Gartner data shows that by 2026, 40% of enterprise software will include task-specific AI agents. By 2027, half of all procurement contracts could be AI-enabled. We're watching the business world fundamentally rewire itself.
Walmart started smart—targeting smaller "tail-end suppliers" where human negotiation wastes time and resources. Working with AI vendor Pactum, they built a system that handles these negotiations at scale.
The AI successfully negotiated with two-thirds of suppliers, shaving 1.5-3% off contract costs—millions at Walmart's scale. Payment terms got faster, contracts got clearer, and most suppliers preferred it. Why?

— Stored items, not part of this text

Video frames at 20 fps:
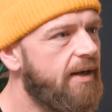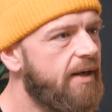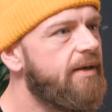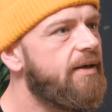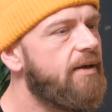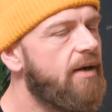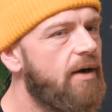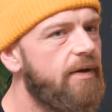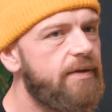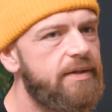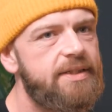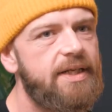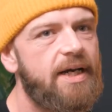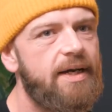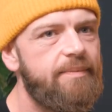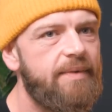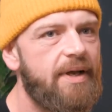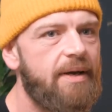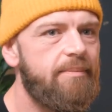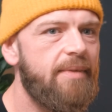And a lot of the
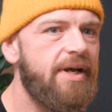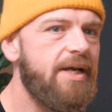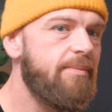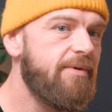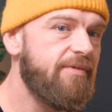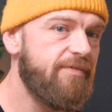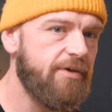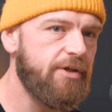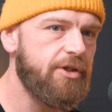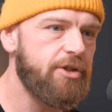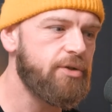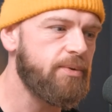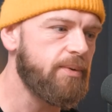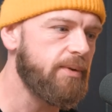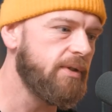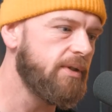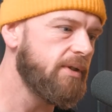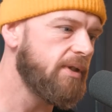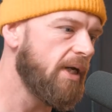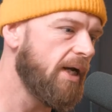time that may be
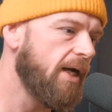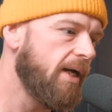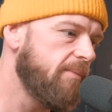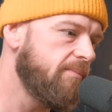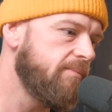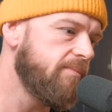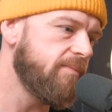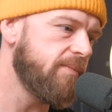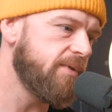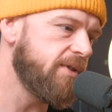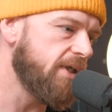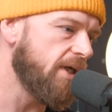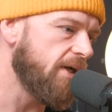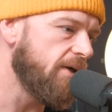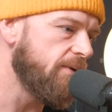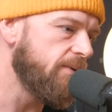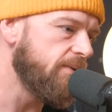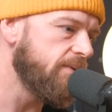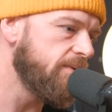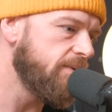virtual.
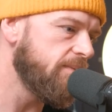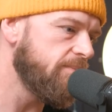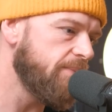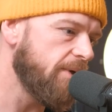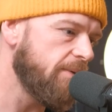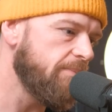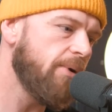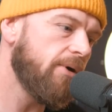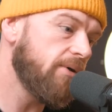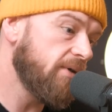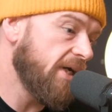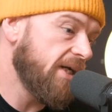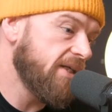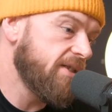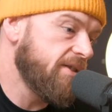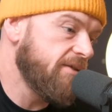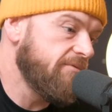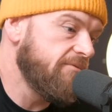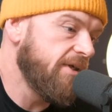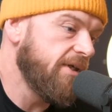But
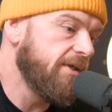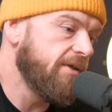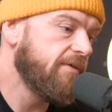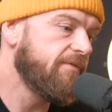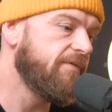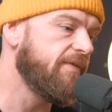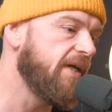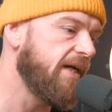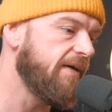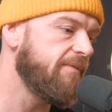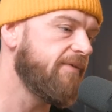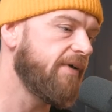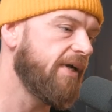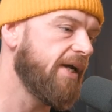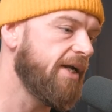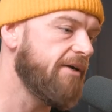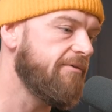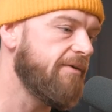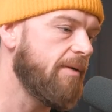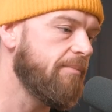podcasts are really good for that, for
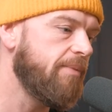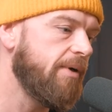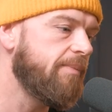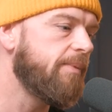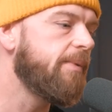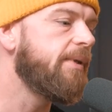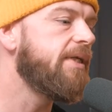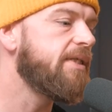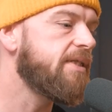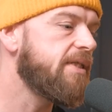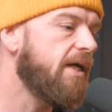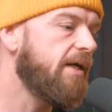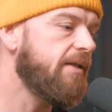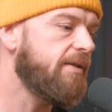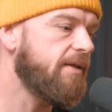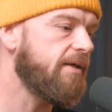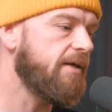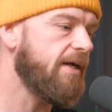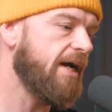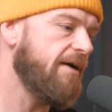getting around people. And it's like
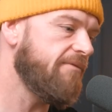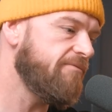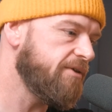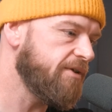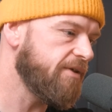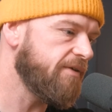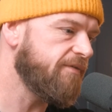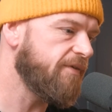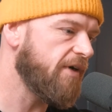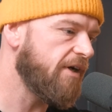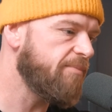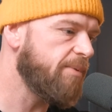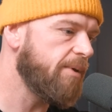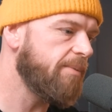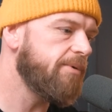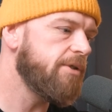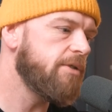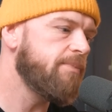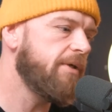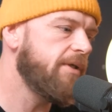the average of the 5
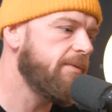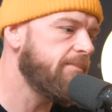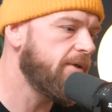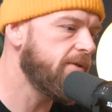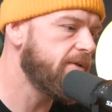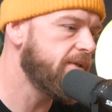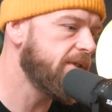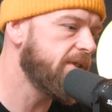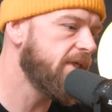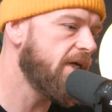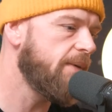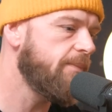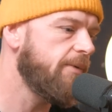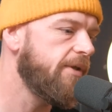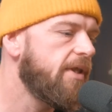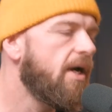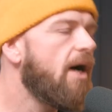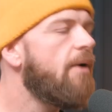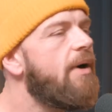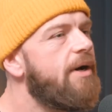people you spend most of your time
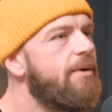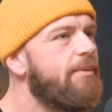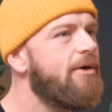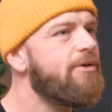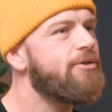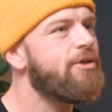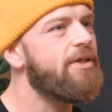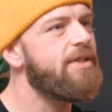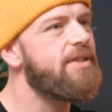with. Oh, I know what I was going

Speed, consistency, and no games.
Why Everyone's Paying Attention
The appeal is clear:
- Speed: Deals close in days instead of weeks
- Cost savings: 1-3% matters enormously at scale
- Scalability: One system handles thousands of vendors
- Objectivity: No bias, no emotional baggage, no politics
For massive organizations, this solves an impossible problem—cutting costs while keeping suppliers happy.
AI-to-AI dealmaking faces real challenges. Legal frameworks haven't caught up—who's liable when an agent makes a costly mistake? AI can still embed biased data. Complex strategic deals still need human judgment and creativity that algorithms can't replicate yet.

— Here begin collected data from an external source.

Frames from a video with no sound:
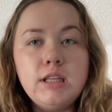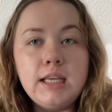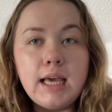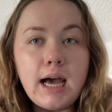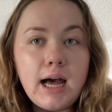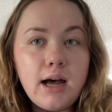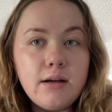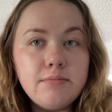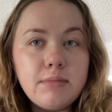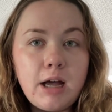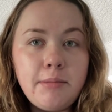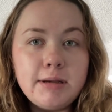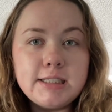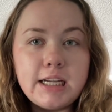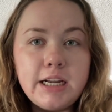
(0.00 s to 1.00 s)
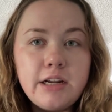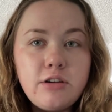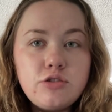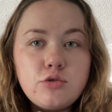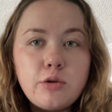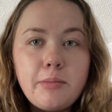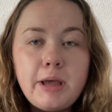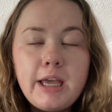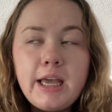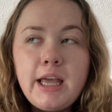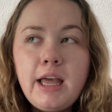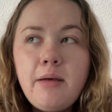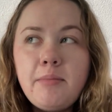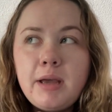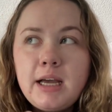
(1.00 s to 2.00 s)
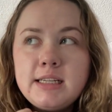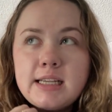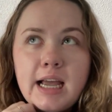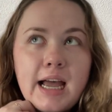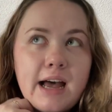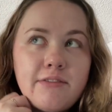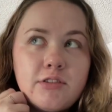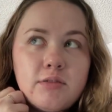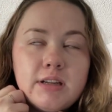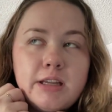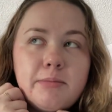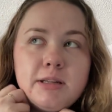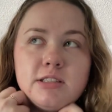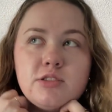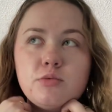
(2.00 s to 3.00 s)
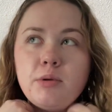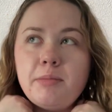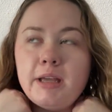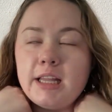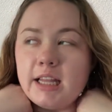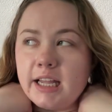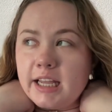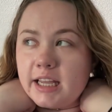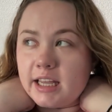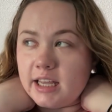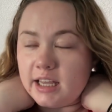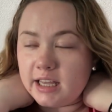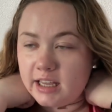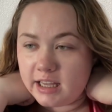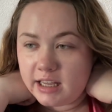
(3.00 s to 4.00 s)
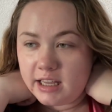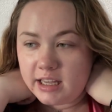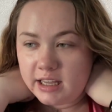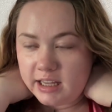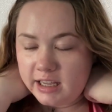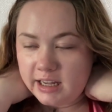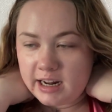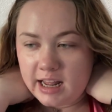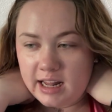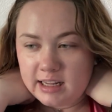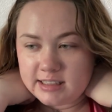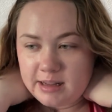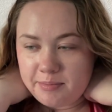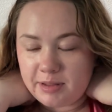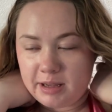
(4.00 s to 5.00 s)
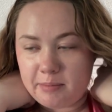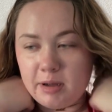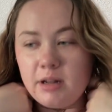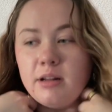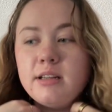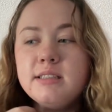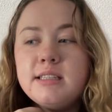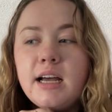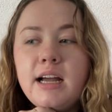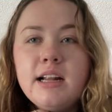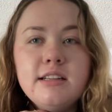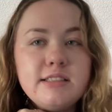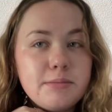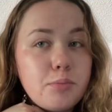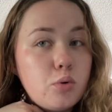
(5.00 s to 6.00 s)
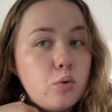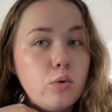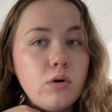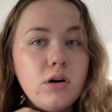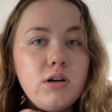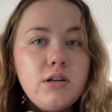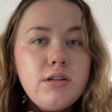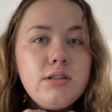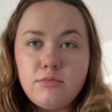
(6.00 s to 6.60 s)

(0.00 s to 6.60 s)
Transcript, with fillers: Yeah, I'm excited to go swimming because I haven't really been swimming like in something but besides a pool.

Gartner warns that over 40% of AI-agent projects may fail by 2027 due to unclear ROI, governance issues, and technical complexity.
Procurement and sales professionals aren't becoming obsolete, but their jobs are changing. The future looks like supervising AI agents—setting parameters, reviewing outcomes, and handling exceptions—rather than leading every negotiation.
Smart companies are retraining teams to encode negotiation strategy into AI systems. Tomorrow's advantage goes to those who understand how to design and deploy the algorithms that negotiate for them.